- **Activity**:
Below this task are records; return each one exactly and omit its images.

- **Records supplied**:
..........
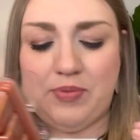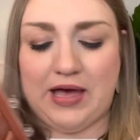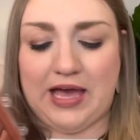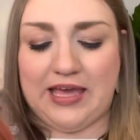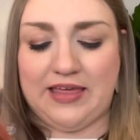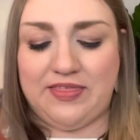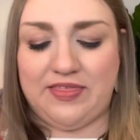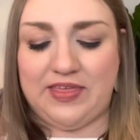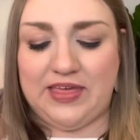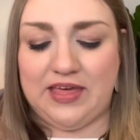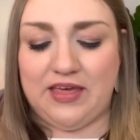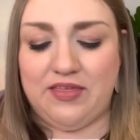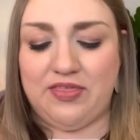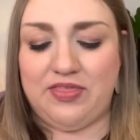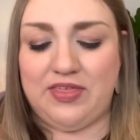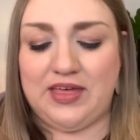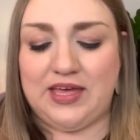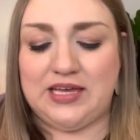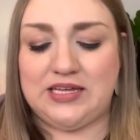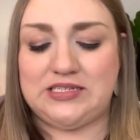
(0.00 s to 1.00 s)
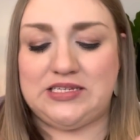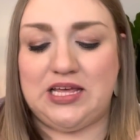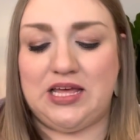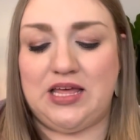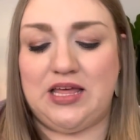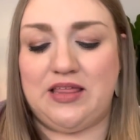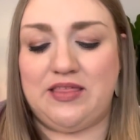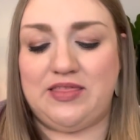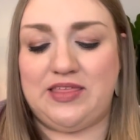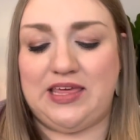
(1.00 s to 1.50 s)
I think that
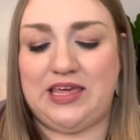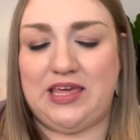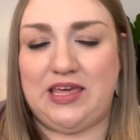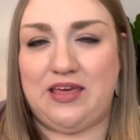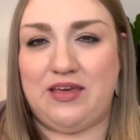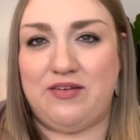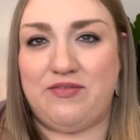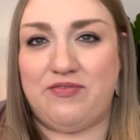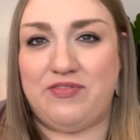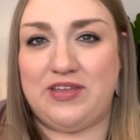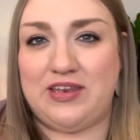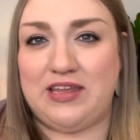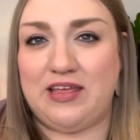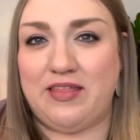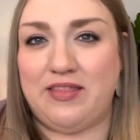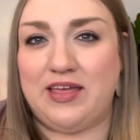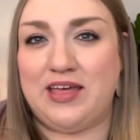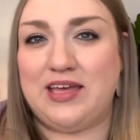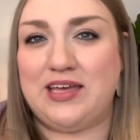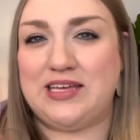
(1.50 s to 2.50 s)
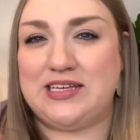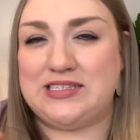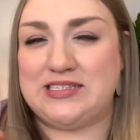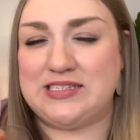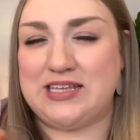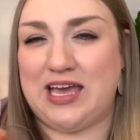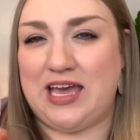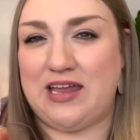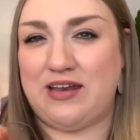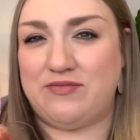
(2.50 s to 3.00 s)
the vanilla is
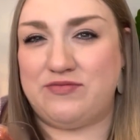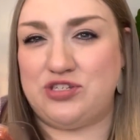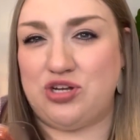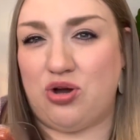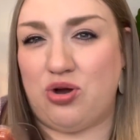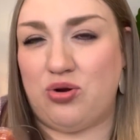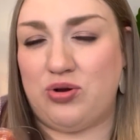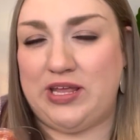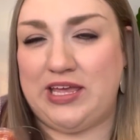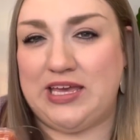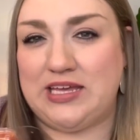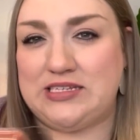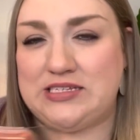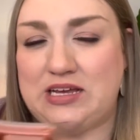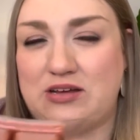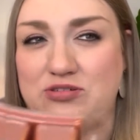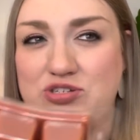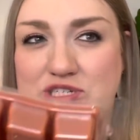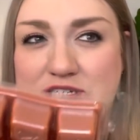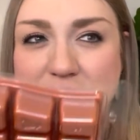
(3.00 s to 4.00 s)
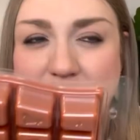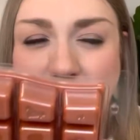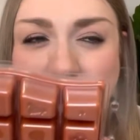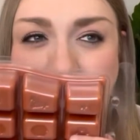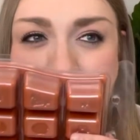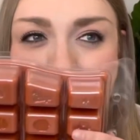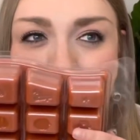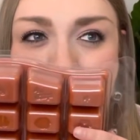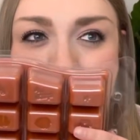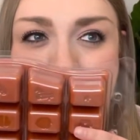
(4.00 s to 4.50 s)
kind of toning it down just a
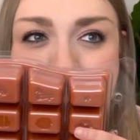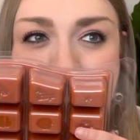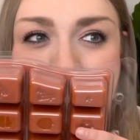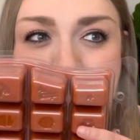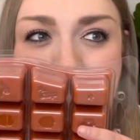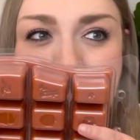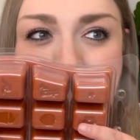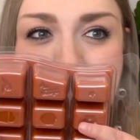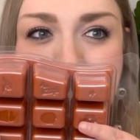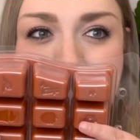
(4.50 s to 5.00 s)
little bit.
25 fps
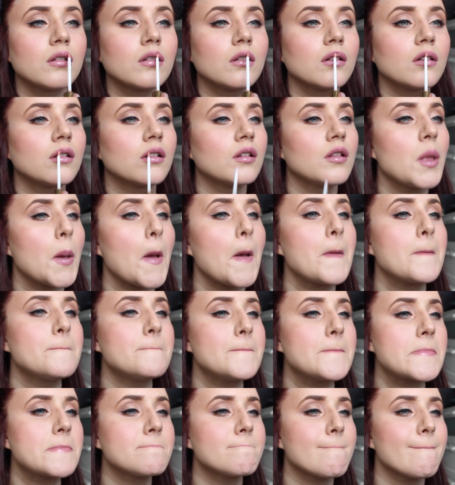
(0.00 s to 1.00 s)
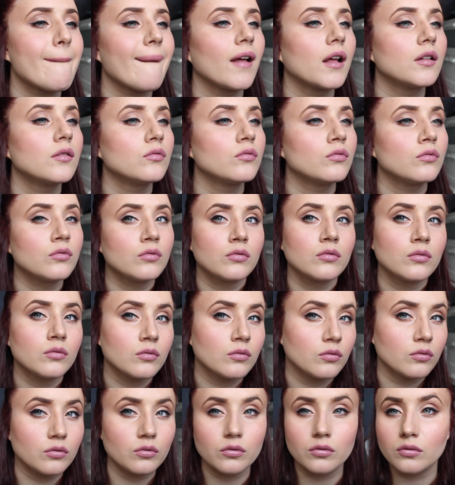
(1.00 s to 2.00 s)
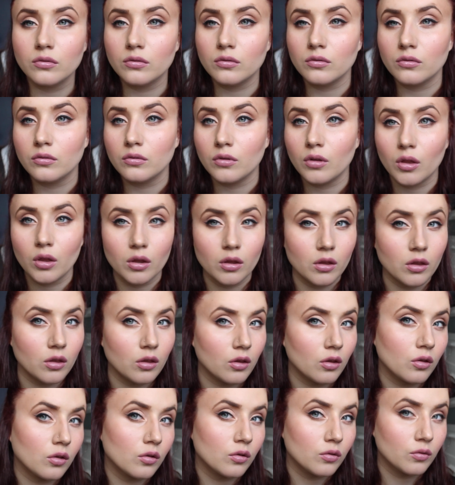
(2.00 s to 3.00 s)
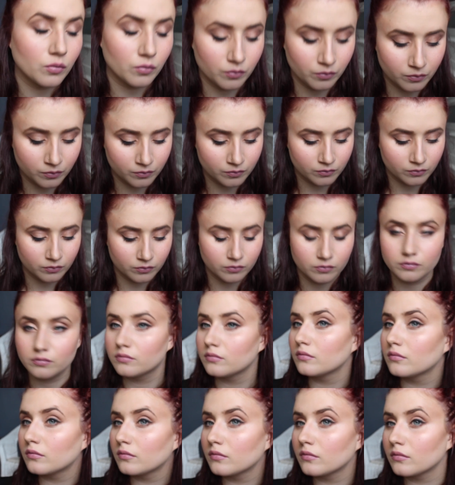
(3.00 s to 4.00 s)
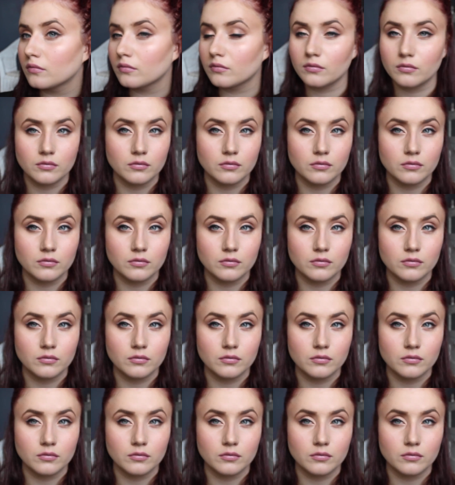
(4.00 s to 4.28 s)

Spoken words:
This one's pinky clear kind of colour. It's just from a Napoleon Christmas pack.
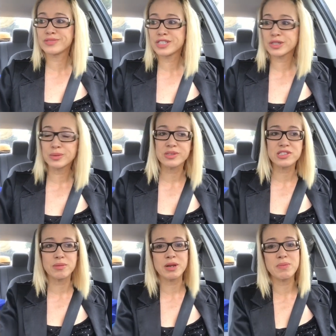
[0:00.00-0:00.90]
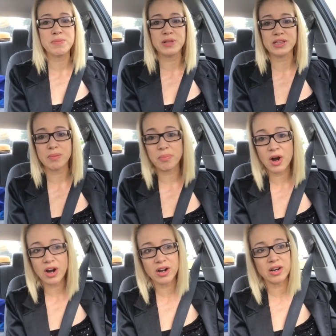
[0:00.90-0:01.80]
deal with so many people at the
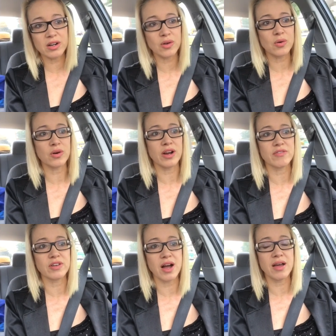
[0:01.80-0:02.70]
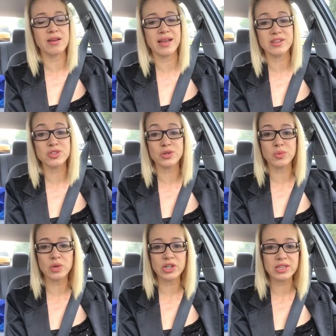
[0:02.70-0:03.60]
park or I've got extra
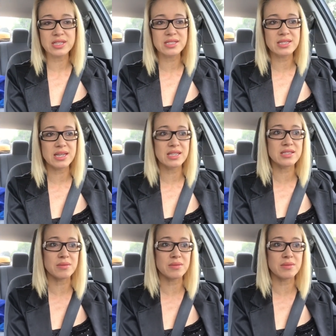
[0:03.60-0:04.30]
work these days.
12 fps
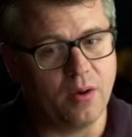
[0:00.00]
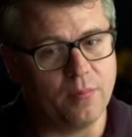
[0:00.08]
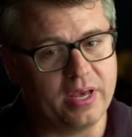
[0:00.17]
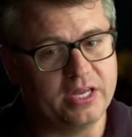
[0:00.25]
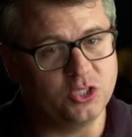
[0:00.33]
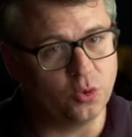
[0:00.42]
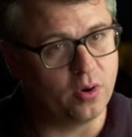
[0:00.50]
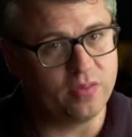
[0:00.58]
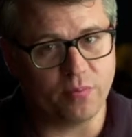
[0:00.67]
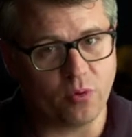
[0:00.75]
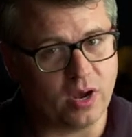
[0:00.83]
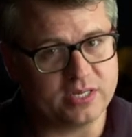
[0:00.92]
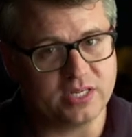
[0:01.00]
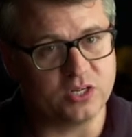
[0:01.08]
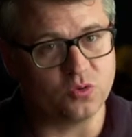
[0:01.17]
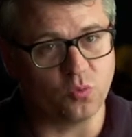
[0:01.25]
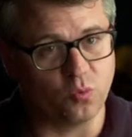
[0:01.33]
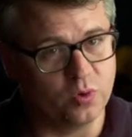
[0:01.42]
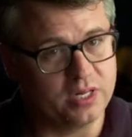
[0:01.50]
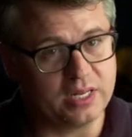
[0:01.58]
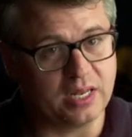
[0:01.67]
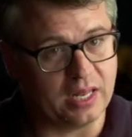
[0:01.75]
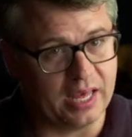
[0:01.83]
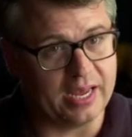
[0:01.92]
He joined the process
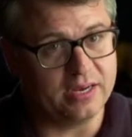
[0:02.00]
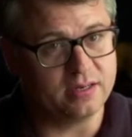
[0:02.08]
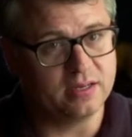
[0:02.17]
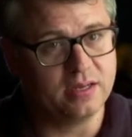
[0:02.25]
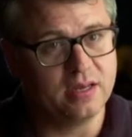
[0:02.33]
really late,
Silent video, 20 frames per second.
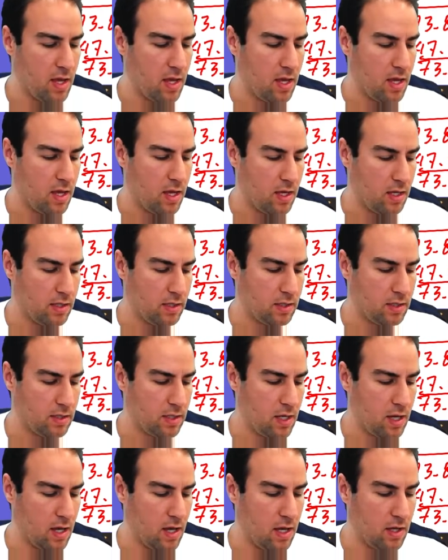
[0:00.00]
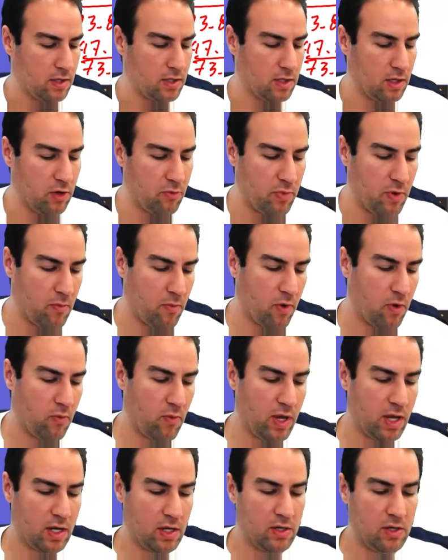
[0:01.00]
There's a little bit more
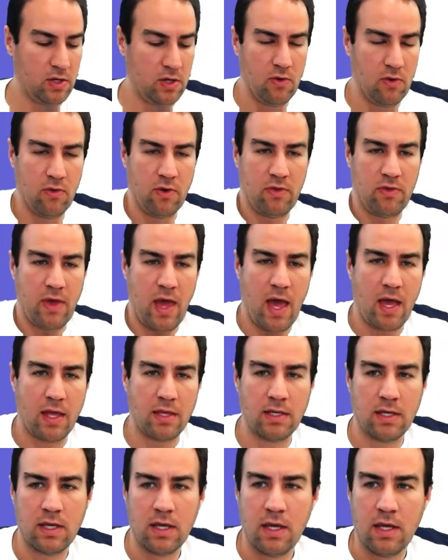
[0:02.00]
we can do with that.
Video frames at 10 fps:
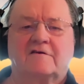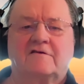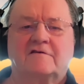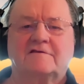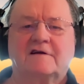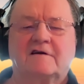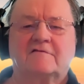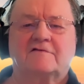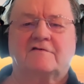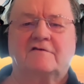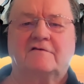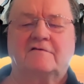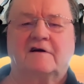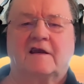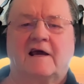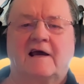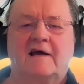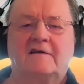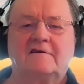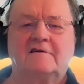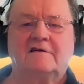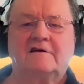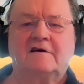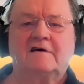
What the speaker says: crossing through land,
..........
- **Exercise result**:
(0.00 s to 1.00 s)
(1.00 s to 1.50 s)
I think that
(1.50 s to 2.50 s)
(2.50 s to 3.00 s)
the vanilla is
(3.00 s to 4.00 s)
(4.00 s to 4.50 s)
kind of toning it down just a
(4.50 s to 5.00 s)
little bit.
25 fps
(0.00 s to 1.00 s)
(1.00 s to 2.00 s)
(2.00 s to 3.00 s)
(3.00 s to 4.00 s)
(4.00 s to 4.28 s)

Spoken words:
This one's pinky clear kind of colour. It's just from a Napoleon Christmas pack.
[0:00.00-0:00.90]
[0:00.90-0:01.80]
deal with so many people at the
[0:01.80-0:02.70]
[0:02.70-0:03.60]
park or I've got extra
[0:03.60-0:04.30]
work these days.
12 fps
[0:00.00]
[0:00.08]
[0:00.17]
[0:00.25]
[0:00.33]
[0:00.42]
[0:00.50]
[0:00.58]
[0:00.67]
[0:00.75]
[0:00.83]
[0:00.92]
[0:01.00]
[0:01.08]
[0:01.17]
[0:01.25]
[0:01.33]
[0:01.42]
[0:01.50]
[0:01.58]
[0:01.67]
[0:01.75]
[0:01.83]
[0:01.92]
He joined the process
[0:02.00]
[0:02.08]
[0:02.17]
[0:02.25]
[0:02.33]
really late,
Silent video, 20 frames per second.
[0:00.00]
[0:01.00]
There's a little bit more
[0:02.00]
we can do with that.
Video frames at 10 fps:
What the speaker says: crossing through land,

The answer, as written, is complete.